Third: There is an urgent need to step up efforts to ease the debt burden. Debt-related risks were acute for low-income countries even in the run-up to the pandemic. With the spread of critical levels of debt to middle-income countries, the risks facing the world economy will grow in the absence of rapid, comprehensive and significant debt relief efforts.
Fourth: Officials need to step up health preparations and efforts to contain the Corona virus, as expanding the scope of vaccination efforts in low-income countries, including the provision of Corona virus vaccines, should be a global top priority.
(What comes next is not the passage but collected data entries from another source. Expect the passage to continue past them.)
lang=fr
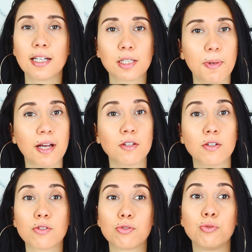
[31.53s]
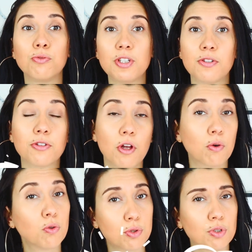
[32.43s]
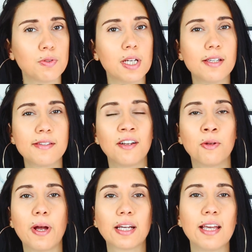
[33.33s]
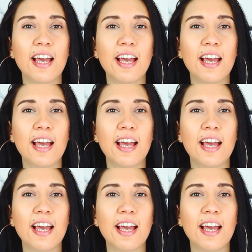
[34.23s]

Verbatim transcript: l'expérience du visiteur aujourd'hui à Disneyland Paris,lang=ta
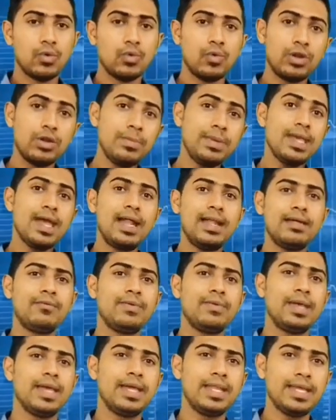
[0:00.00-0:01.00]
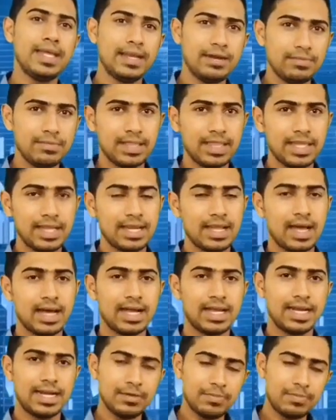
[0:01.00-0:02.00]
உரிமையாளர் வேறு என்பதை
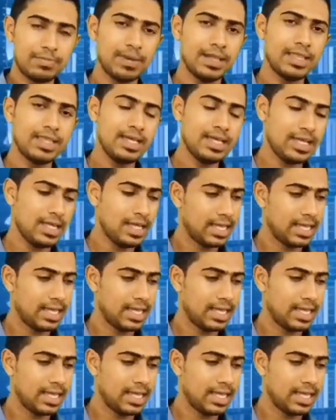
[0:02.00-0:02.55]
நாங்கள் எடுப்பது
Fifth: Accelerate the transition to low-carbon energy sources. This will require more investment in electricity networks, cleaner energy sources and increased energy efficiency. Policymakers at national level should establish climate-friendly regulatory frameworks, adapt incentive structures and strengthen land use regulations.
Restoring long-term prosperity depends on a resumption of faster growth and a more stable environment for rules-based policies. There is good reason to expect this. As soon as the war in Ukraine ends, efforts to rebuild Ukraine’s economy and revive world growth will be doubled, including by the World Bank Group. Meanwhile, policymakers need to mitigate other threats to global development, including: rising food and energy prices, persistent stagflationary pressures, increasingly dangerous excessive debt burdens, increasing inequality and stability, as well as the many risks posed by climate change.
* Quoted from the newspaper Al-Eqtisadiah.
All published articles represent only the opinion of its authors.